Ketika anak itu mulai sekolah, itu sudah agak lama sejak matahari dan hujan membuat kandang ayam itu roboh. Sang malaikat pergi menyeret dirinya sendiri ke sana kemari seperti gelandangan sekarat. Mereka akan mendorongnya keluar dari kamar tidur dengan sapu dan sesaat kemudian menemukannya di dapur. Dia sepertinya berada di begitu banyak tempat pada saat yang sama sehingga mereka mulai berpikir bahwa malaikat itu menggandakan dirinya, bahwa dia mereproduksi dirinya sendiri di seluruh rumah, dan Elisenda yang jengkel dan cemberut berteriak bahwa betapa mengerikan hidup di neraka yang penuh dengn malaikat. Dia hampir tidak bisa makan dan mata uniknya juga menjadi berkabut sehingga dia menabrak tiang. Yang dia punya tinggallah kanula telanjang dari bulu terakhirnya. Pelayo melemparkan selimut kepadanya dan dengan murah hati membiarkannya tidur di dalam gudang, lalu menyadari bahwa malamnya tubuh sang malaikat panas, dan mengigau dengan lidah berbelit seorang Norwegia tua. Itu adalah salah satu dari beberapa kesempatan mereka menjadi takut, karena mereka pikir dia akan mati dan bahkan perempuan bijak tetangganya tidak mampu memberi mereka saran apa yang harus dilakukan dengan seorang malaikat yang mati.

Tapi dia bukan hanya bertahan di musim dingin terburuk, tapi terlihat membaik bersama datangnya hari-hari cerah pertama. Dia tetap tidak bergerak selama beberapa hari di ujung halaman, tempat tidak ada orang yang akan melihatnya, dan pada awal bulan Desember beberapa helai bulu kaku, besar, mulai tumbuh di sayapnya, bulu seekor gagak, yang terlihat lebih seperti beban karena umurnya yang sudah sangat tua. Tapi dia pasti sudah tahu alasan perubahan tersebut, karena dia sangat berhati-hati supaya tidak ada yang memperhatikannya, supaya tidak ada yang mendengar suara senandung laut yang kadang-kadang dia nyanyikan di bawah bintang-bintang.

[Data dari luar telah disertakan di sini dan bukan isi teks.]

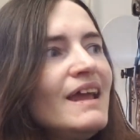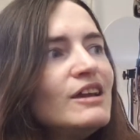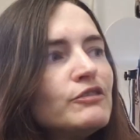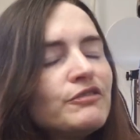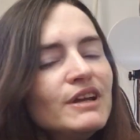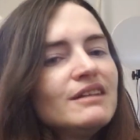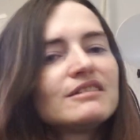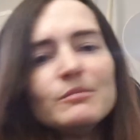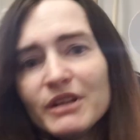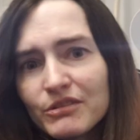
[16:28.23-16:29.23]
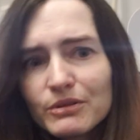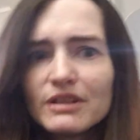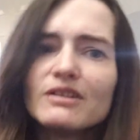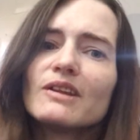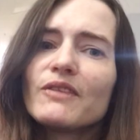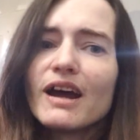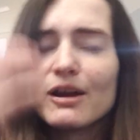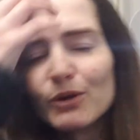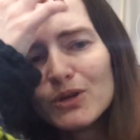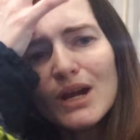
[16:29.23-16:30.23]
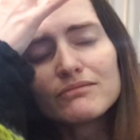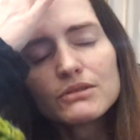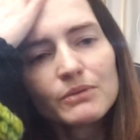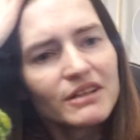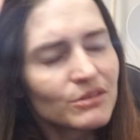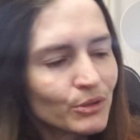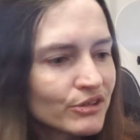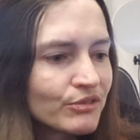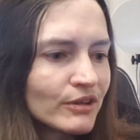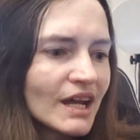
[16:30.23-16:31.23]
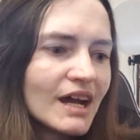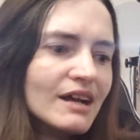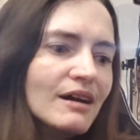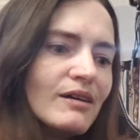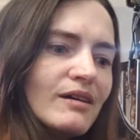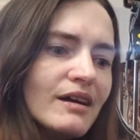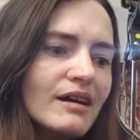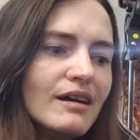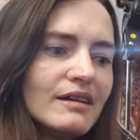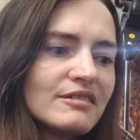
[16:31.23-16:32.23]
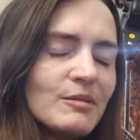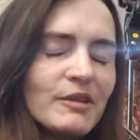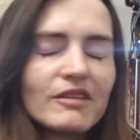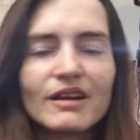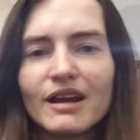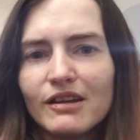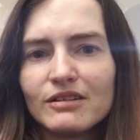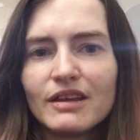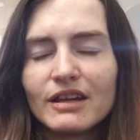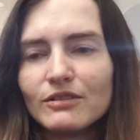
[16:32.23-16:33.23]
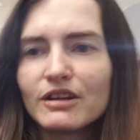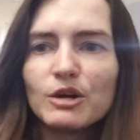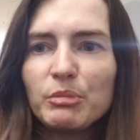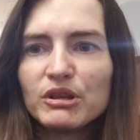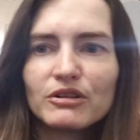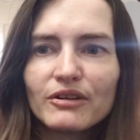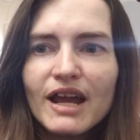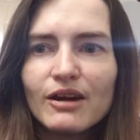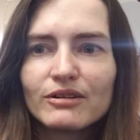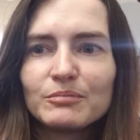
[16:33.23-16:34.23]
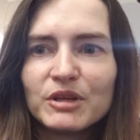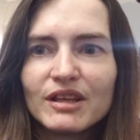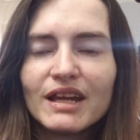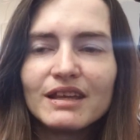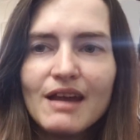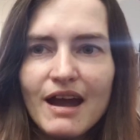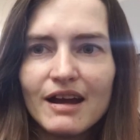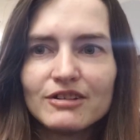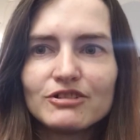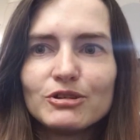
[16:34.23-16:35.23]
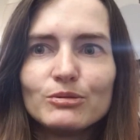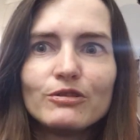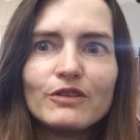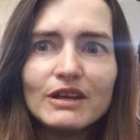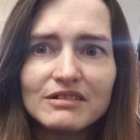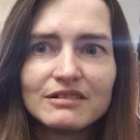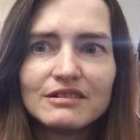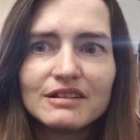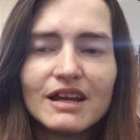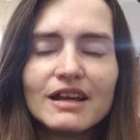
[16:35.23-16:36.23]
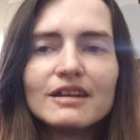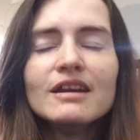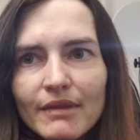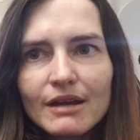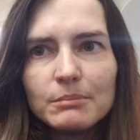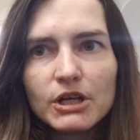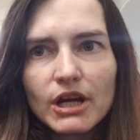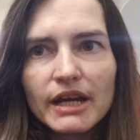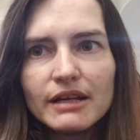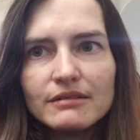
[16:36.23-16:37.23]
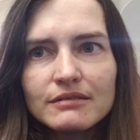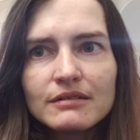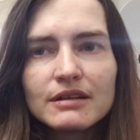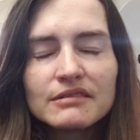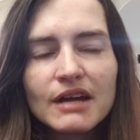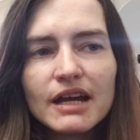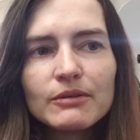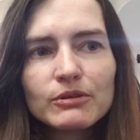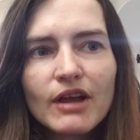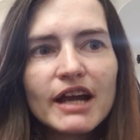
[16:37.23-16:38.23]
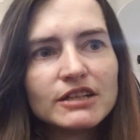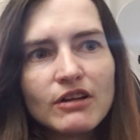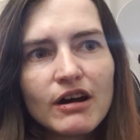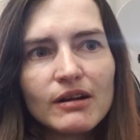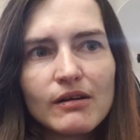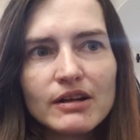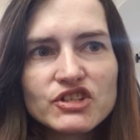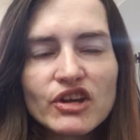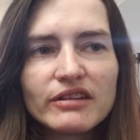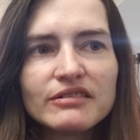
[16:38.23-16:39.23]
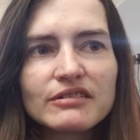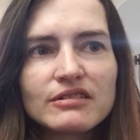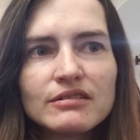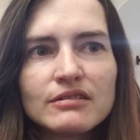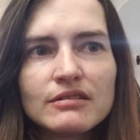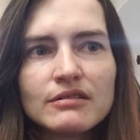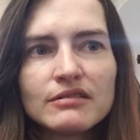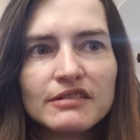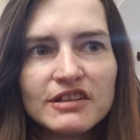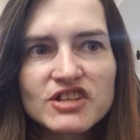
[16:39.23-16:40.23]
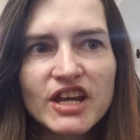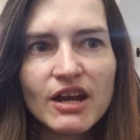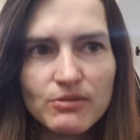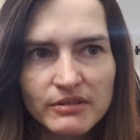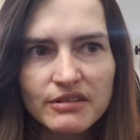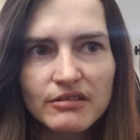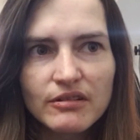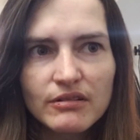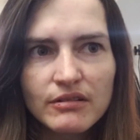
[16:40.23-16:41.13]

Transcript: if somebody's really good at that, or you have a resource for that, and something that I could like look up and learn how to be like, yeah, do this instead, that'd be great. Because I rely a lot on just stitch counts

Suatu pagi Elisenda sedang memotong beberapa siung bawang merah untuk makan siang ketika angin yang sepertinya datang dari laut lepas berhembus ke dapur. Lalu dia pergi ke jendela dan melihat malaikat itu dalam usaha pertamanya untuk terbang. Dia begitu canggung sehingga kukunya membuat jalur di kebun sayur dan dia berada di titik akan menabrak gudang dengan kepakan canggungnya yang tergelincir di bawah cahaya matahari pagi dan tidak bisa menemukan pegangan di udara. Tapi dia berhasil naik. Elisenda menghela napas lega, untuk dirinya sendiri dan untuk sang malaikat, ketika dia melihatnya melewati rumah terakhir, menahan dirinya dengan kepakan sayap seekor burung pemakan bangkai yang pikun. Dia terus mengawasinya bahkan ketika dia memotong bawang dan terus melihatnya sampai tidak mungkin lagi baginya untuk melihatnya, karena kemudian sang malaikat tidak lagi menjadi gangguan dalam hidupnya kecuali sebuah titik imajiner di cakrawala di atas laut.

***

Kalau Anda menyukai cerpen ini, Anda mungkin juga akan menyukai cerita pendek terjemahan dari penulis yang lain di sini.

***

Catatan kaki:

1 Primat: uskup agung.

2 Peniten: orang yang melakukan pengakuan dosa.

3 Berdiri di ujung jarum: pertanyaan "berapa banyak malaikat yang bisa berdiri (atau menari) di ujung jarum" dipakai orang untuk mengkritik orang-orang seperti Duns Scotus dan Thomas Aquinas yang mencoba mencari hubungan filosofis antara dunia dengan mukjizat yang dimiliki oleh para malaikat.